> [THE PROBLEM]: Copy every entry exactly as it stands, though any image it holds should stay out of the copy.

───

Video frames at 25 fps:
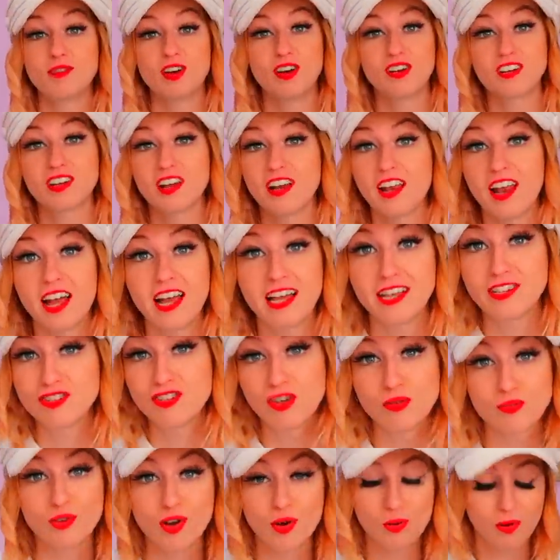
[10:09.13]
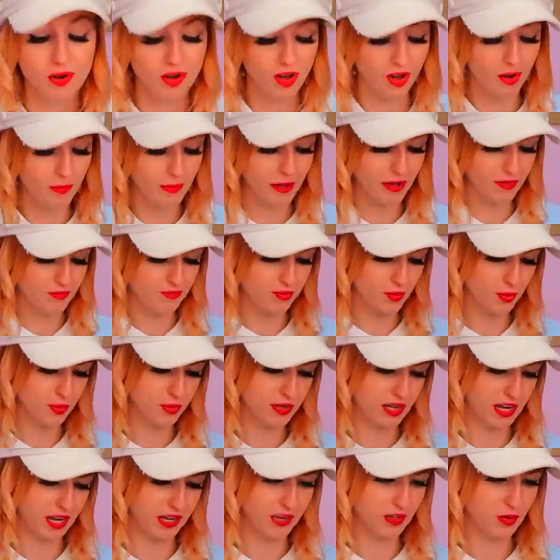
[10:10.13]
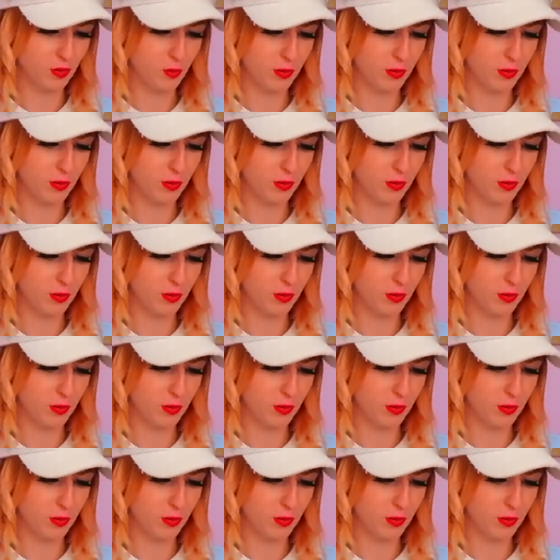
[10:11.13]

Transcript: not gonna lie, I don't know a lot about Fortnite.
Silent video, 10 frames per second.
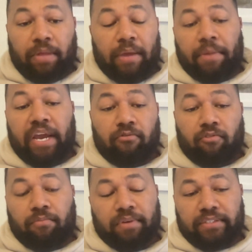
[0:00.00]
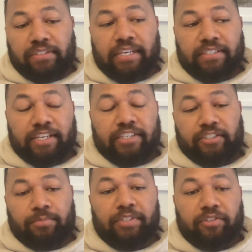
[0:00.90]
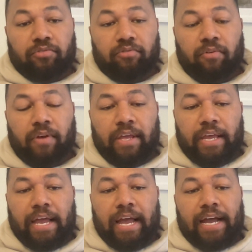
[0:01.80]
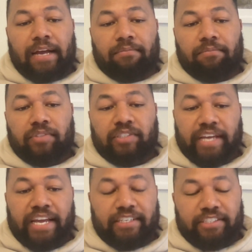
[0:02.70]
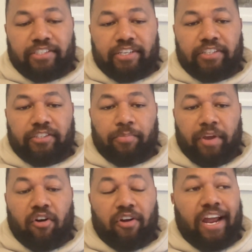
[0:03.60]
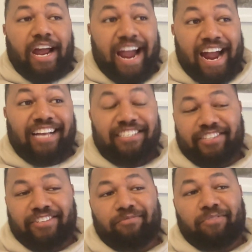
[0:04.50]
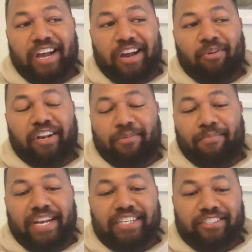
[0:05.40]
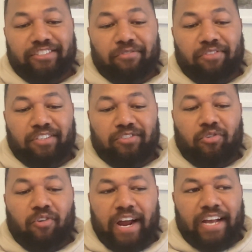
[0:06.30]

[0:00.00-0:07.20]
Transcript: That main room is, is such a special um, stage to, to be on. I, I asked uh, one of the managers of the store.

───

> [OUTPUT OF THE TASK]:
Video frames at 25 fps:
[10:09.13]
[10:10.13]
[10:11.13]

Transcript: not gonna lie, I don't know a lot about Fortnite.
Silent video, 10 frames per second.
[0:00.00]
[0:00.90]
[0:01.80]
[0:02.70]
[0:03.60]
[0:04.50]
[0:05.40]
[0:06.30]

[0:00.00-0:07.20]
Transcript: That main room is, is such a special um, stage to, to be on. I, I asked uh, one of the managers of the store.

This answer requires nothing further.